In the current implementation, various components of the block are stored as serialized []byte within the protobuf message and must be deserialized each time they are accessed. For example:

  • Signature Header: The SignatureHeader is embedded as raw bytes inside the payload. Every consumer of this field must unmarshal it before use, even though it could be stored as a typed struct directly.
  • Common Header: Similarly, the CommonHeader (channel header + signature header) is serialized into bytes within the Header field of the payload. Accessing channel ID, tx type, or timestamp requires repeated deserialization.
  • Envelope payload: The Payload inside each Envelope is carried as bytes, requiring deserialization at each processing stage (validation, commit, indexing, etc.).

This pattern leads to:

  1. Redundant CPU work — the same fields are deserialized multiple times across the transaction lifecycle (endorsement, ordering, validation, commit).
  2. Verbose boilerplate — every call site needs error-handling logic around proto.Unmarshal for what are conceptually direct field accesses.
  3. Increased GC pressure — repeated deserialization creates short-lived objects that add to garbage collection overhead.

Proposal

  1. Use typed structs instead of byte slices — Replace serialized byte fields (e.g., SignatureHeader, ChannelHeader) with their corresponding typed protobuf message fields in the internal block representation.
  2. Deserialize once at ingress — Parse the block fully when it is first received (e.g., at the orderer or committer ingress) and pass the fully typed structure through the pipeline.
  3. Remove unused fields — Audit the block and envelope structures for fields that are never read or are redundant, and remove them from the internal representation.
  4. Serialize only at egress — Re-serialize to the wire format only when the block needs to be persisted or transmitted over the network.

Example

Before:

// Every call site repeats this pattern
payload := &cb.Payload{}
err := proto.Unmarshal(envelope.Payload, payload)
// ...
header := &cb.SignatureHeader{}
err = proto.Unmarshal(payload.Header.SignatureHeader, header)
// ... finally use header.Creator, header.Nonce

After:

// Direct typed access — deserialized once at ingress
creator := envelope.Payload.Header.SignatureHeader.Creator
nonce := envelope.Payload.Header.SignatureHeader.Nonce

Expected Benefits

  • Reduced CPU usage from eliminating redundant proto.Unmarshal calls across the transaction pipeline
  • Simpler, more readable code with direct field access
  • Lower GC pressure from fewer intermediate allocations
  • Smaller internal block representation after removing unused fields

Backward-Compatible Evolution via oneof

If we need to introduce a new SignatureHeader type (e.g., one with typed fields or additional metadata), we could potentially leverage protobuf's oneof to do so without breaking backward compatibility:

// Current Header definition (see above)
message Header {
  bytes channel_header = 1;    // serialized ChannelHeader
  bytes signature_header = 2;  // serialized SignatureHeader
}
// Proposed Header with oneof for backward-compatible evolution
// Since Header only has fields 1 and 2, field 3 is safe to use.
// ⚠️  For messages with more fields, always verify the next unused field number.
message Header {
  bytes channel_header = 1;    // existing: serialized ChannelHeader
  oneof signature_header_type {
    bytes signature_header = 2;                // existing: serialized SignatureHeader
    SignatureHeaderV2 signature_header_v2 = 3; // new: typed, uses next available field number
  }
}

How this could work:

  • Existing nodes that only understand the old format would continue reading field 2 (signature_header bytes) and deserializing as before.
  • Newer nodes would populate and read field 3 (signature_header_v2) directly, avoiding the serialize/deserialize overhead.
  • Since oneof fields are mutually exclusive, only one representation is present on the wire at a time — no storage overhead from carrying both.
  • The same oneof pattern could also be applied to channel_header (field 1) in the future if needed.

⚠️ Critical: New oneof members must use unused field numbers.
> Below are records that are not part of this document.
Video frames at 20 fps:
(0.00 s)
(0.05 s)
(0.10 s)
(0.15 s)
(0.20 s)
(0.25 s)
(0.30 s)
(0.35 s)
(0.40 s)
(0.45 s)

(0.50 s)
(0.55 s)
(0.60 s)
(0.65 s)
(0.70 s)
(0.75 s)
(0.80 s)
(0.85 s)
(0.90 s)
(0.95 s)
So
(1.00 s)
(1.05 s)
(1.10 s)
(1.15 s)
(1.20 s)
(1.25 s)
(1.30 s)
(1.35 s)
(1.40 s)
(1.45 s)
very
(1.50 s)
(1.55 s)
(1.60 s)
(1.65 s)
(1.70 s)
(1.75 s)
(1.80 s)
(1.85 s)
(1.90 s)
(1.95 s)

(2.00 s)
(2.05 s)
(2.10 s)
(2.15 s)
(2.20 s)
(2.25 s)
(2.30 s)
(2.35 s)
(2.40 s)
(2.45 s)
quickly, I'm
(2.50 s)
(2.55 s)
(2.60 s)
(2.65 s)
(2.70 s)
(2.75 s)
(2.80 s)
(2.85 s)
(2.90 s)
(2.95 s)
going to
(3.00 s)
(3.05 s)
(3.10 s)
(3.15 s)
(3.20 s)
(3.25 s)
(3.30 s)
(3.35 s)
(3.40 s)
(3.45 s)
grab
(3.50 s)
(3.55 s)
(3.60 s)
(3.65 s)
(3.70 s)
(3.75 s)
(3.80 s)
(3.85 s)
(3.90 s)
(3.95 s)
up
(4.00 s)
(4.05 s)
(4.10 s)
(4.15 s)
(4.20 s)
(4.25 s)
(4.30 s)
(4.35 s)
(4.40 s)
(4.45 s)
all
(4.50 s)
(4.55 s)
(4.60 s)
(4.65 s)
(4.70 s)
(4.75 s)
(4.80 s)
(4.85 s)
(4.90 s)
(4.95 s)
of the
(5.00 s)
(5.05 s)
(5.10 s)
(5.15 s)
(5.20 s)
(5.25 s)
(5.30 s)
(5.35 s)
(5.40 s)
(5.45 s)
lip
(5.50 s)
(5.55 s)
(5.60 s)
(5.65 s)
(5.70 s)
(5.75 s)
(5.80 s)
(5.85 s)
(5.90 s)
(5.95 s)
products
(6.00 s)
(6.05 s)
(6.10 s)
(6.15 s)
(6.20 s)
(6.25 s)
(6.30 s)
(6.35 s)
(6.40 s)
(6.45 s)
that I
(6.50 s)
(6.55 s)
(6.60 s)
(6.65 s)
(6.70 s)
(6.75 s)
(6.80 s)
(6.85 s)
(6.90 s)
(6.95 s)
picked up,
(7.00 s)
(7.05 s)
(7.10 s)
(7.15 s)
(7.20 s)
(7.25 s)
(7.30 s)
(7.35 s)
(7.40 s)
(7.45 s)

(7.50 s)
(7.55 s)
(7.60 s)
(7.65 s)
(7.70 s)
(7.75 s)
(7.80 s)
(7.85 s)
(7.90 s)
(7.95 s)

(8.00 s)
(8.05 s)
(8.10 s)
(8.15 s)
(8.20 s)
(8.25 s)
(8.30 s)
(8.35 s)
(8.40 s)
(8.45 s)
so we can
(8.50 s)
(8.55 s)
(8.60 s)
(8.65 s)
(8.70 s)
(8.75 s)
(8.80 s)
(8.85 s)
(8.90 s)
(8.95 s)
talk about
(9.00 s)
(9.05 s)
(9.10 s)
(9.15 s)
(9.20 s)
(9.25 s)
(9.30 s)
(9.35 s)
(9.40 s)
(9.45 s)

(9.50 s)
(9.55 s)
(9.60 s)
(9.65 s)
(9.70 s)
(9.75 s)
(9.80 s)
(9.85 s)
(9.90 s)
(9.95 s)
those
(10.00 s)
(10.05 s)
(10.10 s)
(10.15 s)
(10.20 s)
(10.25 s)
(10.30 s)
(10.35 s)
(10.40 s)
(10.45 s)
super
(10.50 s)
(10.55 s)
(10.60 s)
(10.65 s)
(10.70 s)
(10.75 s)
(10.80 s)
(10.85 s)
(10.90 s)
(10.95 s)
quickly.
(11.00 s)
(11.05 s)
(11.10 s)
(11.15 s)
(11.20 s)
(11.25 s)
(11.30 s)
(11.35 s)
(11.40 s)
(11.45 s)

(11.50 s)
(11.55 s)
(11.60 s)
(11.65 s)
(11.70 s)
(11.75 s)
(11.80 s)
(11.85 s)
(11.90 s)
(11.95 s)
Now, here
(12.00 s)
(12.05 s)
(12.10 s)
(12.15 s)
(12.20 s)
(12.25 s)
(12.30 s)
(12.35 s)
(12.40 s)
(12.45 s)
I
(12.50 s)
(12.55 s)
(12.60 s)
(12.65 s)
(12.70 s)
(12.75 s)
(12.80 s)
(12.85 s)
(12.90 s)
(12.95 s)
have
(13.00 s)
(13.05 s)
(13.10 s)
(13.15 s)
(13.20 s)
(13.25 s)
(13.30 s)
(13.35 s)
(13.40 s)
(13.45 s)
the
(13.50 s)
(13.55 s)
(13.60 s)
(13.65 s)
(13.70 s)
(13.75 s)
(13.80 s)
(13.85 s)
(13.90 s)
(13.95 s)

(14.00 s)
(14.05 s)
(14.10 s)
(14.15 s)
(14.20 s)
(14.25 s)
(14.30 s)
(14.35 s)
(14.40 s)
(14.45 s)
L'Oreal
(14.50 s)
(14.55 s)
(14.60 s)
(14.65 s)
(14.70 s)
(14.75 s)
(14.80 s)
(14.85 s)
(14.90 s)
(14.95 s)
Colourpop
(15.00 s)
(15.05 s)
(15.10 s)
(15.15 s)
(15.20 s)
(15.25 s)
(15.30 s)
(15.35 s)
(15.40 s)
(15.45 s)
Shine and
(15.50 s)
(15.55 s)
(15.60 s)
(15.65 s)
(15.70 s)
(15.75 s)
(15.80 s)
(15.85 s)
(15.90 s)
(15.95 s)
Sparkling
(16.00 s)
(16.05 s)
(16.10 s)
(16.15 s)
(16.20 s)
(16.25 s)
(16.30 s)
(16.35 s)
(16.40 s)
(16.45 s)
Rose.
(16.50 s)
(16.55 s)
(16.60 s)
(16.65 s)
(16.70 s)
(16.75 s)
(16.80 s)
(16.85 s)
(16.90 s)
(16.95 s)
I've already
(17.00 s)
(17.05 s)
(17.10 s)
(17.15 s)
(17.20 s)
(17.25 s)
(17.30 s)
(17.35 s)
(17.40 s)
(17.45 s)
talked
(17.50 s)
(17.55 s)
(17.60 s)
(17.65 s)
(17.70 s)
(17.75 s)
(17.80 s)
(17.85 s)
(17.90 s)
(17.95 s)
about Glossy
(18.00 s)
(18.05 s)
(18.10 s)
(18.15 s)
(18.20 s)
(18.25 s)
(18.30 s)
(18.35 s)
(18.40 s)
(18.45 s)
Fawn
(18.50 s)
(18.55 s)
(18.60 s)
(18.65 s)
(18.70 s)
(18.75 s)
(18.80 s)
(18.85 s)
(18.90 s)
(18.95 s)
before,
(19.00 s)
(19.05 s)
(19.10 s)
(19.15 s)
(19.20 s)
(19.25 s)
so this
If the existing message has additional fields beyond the oneof candidates, the new oneof member cannot reuse an occupied field number. Protobuf will either reject the descriptor outright ("duplicate field number") or, when old and new nodes run different schema versions, cause silent data corruption — the old node would misinterpret the serialized embedded message bytes as the original field's data. The safe approach is to always use the next available unused field number.

Considerations:

  • Wire compatibility is confirmed for old → new direction: Old nodes can produce data using field 2 (bytes) and new nodes correctly identify it via the oneof discriminator. New nodes can also continue writing the old bytes format for full backward compatibility.
  • New V2 → old nodes requires gating: When a new node writes using signature_header_v2 (field 3), old nodes see an empty signature_header — the new field is unknown to them and silently ignored. This means a capability flag or channel configuration update is required to gate when the new format is used during rolling upgrades.
  • Field number safety varies by message: For Header specifically, field 3 is safe since only fields 1 and 2 exist today. When applying this pattern to other messages (e.g., ChannelHeader which has fields up to 8), care must be taken to use a truly unused field number.
  • Ledger persistence: If the block is persisted to the ledger in the new format, older binaries reading historical blocks post-upgrade must handle both variants. This may require a migration strategy or dual-write period.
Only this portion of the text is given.